Schroeck frequently appears in the media as an expert on high-profile environmental law issues, including the ongoing dispute over how to keep Asian carp out of the Great Lakes and the controversy over oil and gas extraction by hydraulic fracturing or “fracking.”
He recently spoke about fracking and Great Lakes water resources at Case Western Reserve University Law School in Cleveland, Ohio, for a law review symposium, and is co-authoring an accompanying article for their law review on the topic.

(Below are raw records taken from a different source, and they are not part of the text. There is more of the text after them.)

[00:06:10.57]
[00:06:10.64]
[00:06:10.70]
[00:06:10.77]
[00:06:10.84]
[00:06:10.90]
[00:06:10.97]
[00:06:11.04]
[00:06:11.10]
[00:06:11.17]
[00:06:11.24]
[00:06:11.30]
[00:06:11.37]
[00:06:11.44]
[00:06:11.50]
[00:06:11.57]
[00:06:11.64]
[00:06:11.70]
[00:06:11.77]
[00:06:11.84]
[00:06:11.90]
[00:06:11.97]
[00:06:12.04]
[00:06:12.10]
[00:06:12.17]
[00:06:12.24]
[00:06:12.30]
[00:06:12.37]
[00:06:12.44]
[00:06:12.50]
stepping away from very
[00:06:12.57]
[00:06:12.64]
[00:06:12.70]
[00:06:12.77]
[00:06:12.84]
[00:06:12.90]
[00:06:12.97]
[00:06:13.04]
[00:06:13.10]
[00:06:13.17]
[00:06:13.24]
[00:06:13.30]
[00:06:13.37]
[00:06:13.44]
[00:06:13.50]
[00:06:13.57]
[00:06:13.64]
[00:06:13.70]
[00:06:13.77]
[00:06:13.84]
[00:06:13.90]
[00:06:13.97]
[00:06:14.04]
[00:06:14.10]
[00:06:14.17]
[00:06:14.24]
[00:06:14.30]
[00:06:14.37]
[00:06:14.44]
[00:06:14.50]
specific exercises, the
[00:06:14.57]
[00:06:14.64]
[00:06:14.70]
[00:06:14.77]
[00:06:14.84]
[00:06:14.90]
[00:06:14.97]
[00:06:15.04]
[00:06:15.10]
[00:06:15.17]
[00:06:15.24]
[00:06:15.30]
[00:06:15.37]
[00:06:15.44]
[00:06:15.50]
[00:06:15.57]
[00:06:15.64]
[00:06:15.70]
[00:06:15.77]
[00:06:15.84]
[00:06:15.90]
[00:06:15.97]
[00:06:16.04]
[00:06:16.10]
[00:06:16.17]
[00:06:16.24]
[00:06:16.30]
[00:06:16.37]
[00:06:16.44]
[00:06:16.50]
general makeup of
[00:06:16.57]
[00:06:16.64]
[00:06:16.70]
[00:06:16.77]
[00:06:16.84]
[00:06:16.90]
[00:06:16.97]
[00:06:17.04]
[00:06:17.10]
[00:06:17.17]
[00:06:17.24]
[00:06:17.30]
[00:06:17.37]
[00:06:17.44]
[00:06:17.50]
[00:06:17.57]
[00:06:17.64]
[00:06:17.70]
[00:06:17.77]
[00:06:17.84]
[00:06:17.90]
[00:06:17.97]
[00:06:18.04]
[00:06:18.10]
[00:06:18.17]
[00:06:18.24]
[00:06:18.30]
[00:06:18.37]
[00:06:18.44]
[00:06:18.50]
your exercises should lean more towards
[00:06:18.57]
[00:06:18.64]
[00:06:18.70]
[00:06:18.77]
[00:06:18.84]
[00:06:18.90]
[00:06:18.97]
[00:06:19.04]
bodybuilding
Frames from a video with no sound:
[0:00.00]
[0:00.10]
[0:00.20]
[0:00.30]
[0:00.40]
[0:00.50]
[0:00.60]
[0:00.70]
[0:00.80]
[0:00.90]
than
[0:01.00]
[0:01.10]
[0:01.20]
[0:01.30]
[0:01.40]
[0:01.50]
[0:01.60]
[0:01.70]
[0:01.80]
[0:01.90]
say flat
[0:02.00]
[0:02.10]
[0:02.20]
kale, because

And he has been invited to tackle the same issues and present a paper at the Great Lakes Water Resources Governance Symposium at Indiana University McKinney School of Law taking place next March. 
“Also, I have been asked to submit a paper and present at the American Bar Association 42nd spring meeting in Salt Lake City on March 22, 2013,” he said. “The topic there is Stormwater: From Regulation to Resource. I will be discussing the clinic’s advocacy for Detroit and other water utilities around the region to incorporate green technologies as part of their stormwater and wastewater treatment and management programs.”
Schroeck recently was the luncheon keynote speaker at a conference sponsored by the State Bar of Michigan Environmental Law Section and East Michigan and West Michigan Chapters of the Air & Waste Management Association. The conference, titled “Michigan Environment in 2012 and Beyond: Developments and Emerging Issues in the Management and Regulation of Air, Water, Energy and Waste,” took place at Lansing Community College. Schroeck updated the attendees on Great Lakes water law and policy developments.
He also was a presenter at the recent Great Lakes Bioneers Detroit Conference at Marygrove College, speaking on Great Lakes policy and fracking. This fall, he debated fracking at Marquette University Law School in Milwaukee and served on a panel at the University of Toledo Law School’s Great Lakes Water Conference on the topic of the U.S. and Canada Great Lakes Water Quality Agreement. Other topics he’s presented on recently and written about include Asian Carp litigation, oil pipelines in the Great Lakes region and offshore wind development.